▶ _TASK OBJECTIVE_: Exclude the pictures. Transcribe exactly, and only, the lines from the one holding "[0:03.00-0:04.00]" to the end of the material below.
INFORMATION GIVEN Block Start
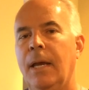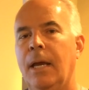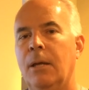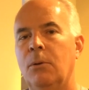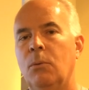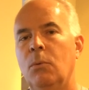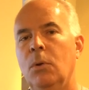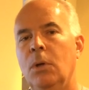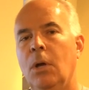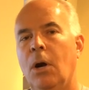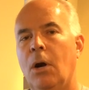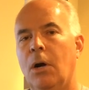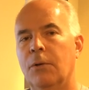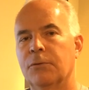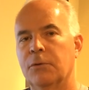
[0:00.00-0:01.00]
and
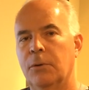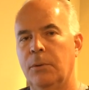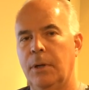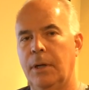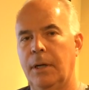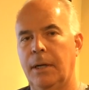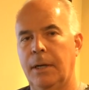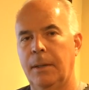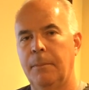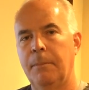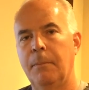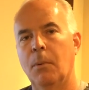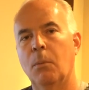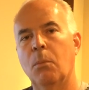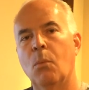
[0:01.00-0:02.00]
also um,
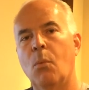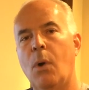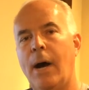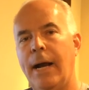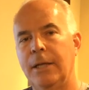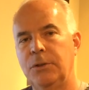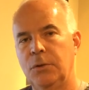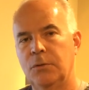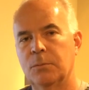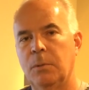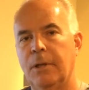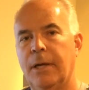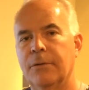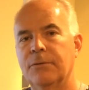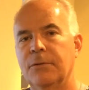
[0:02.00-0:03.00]
why Juice
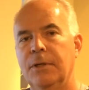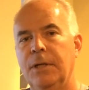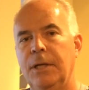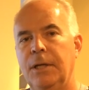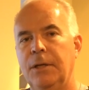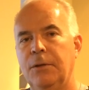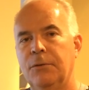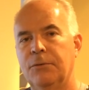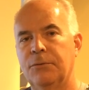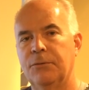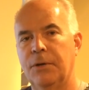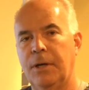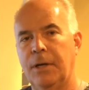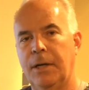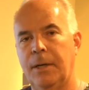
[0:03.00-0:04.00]
Plus
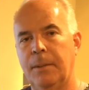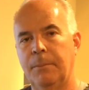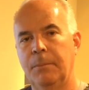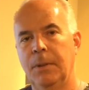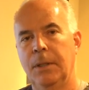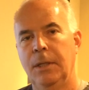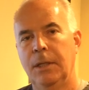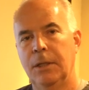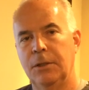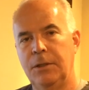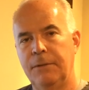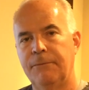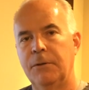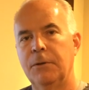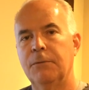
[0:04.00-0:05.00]
is. Um,
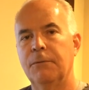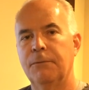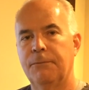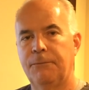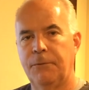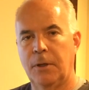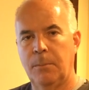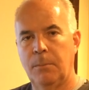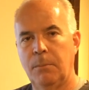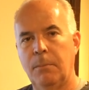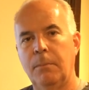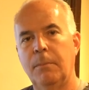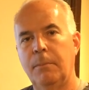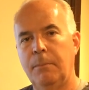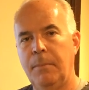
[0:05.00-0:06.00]
different from
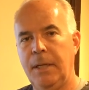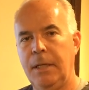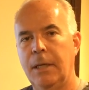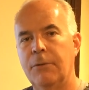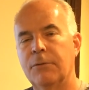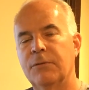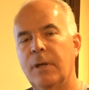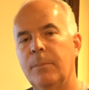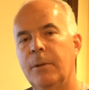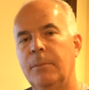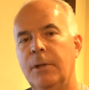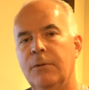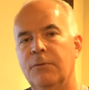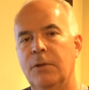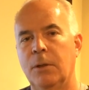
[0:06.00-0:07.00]
many other
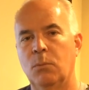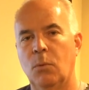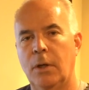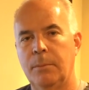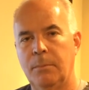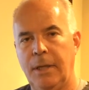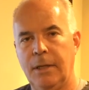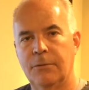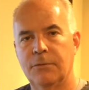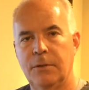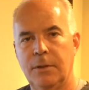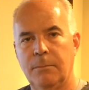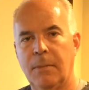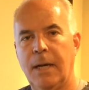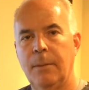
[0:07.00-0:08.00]
supplements and what makes,
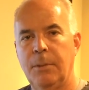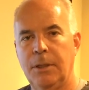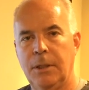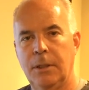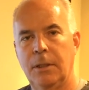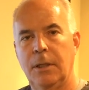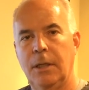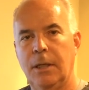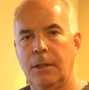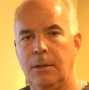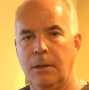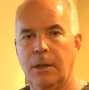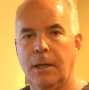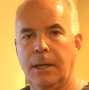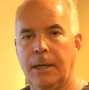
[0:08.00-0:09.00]
in my opinion, it
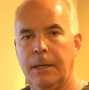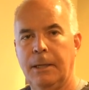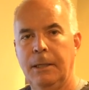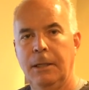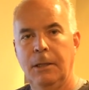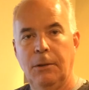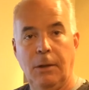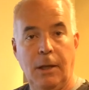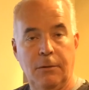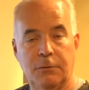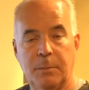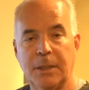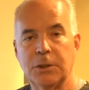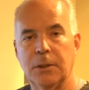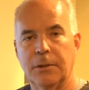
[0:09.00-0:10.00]
uh, as
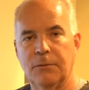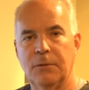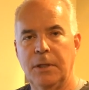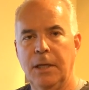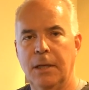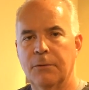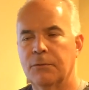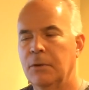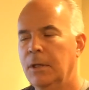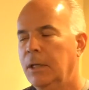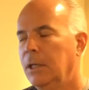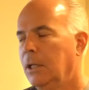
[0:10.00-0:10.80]
special as it is.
INFORMATION GIVEN Block End
▶ _SOLUTION TO THIS TASK_:
[0:03.00-0:04.00]
Plus
[0:04.00-0:05.00]
is. Um,
[0:05.00-0:06.00]
different from
[0:06.00-0:07.00]
many other
[0:07.00-0:08.00]
supplements and what makes,
[0:08.00-0:09.00]
in my opinion, it
[0:09.00-0:10.00]
uh, as
[0:10.00-0:10.80]
special as it is.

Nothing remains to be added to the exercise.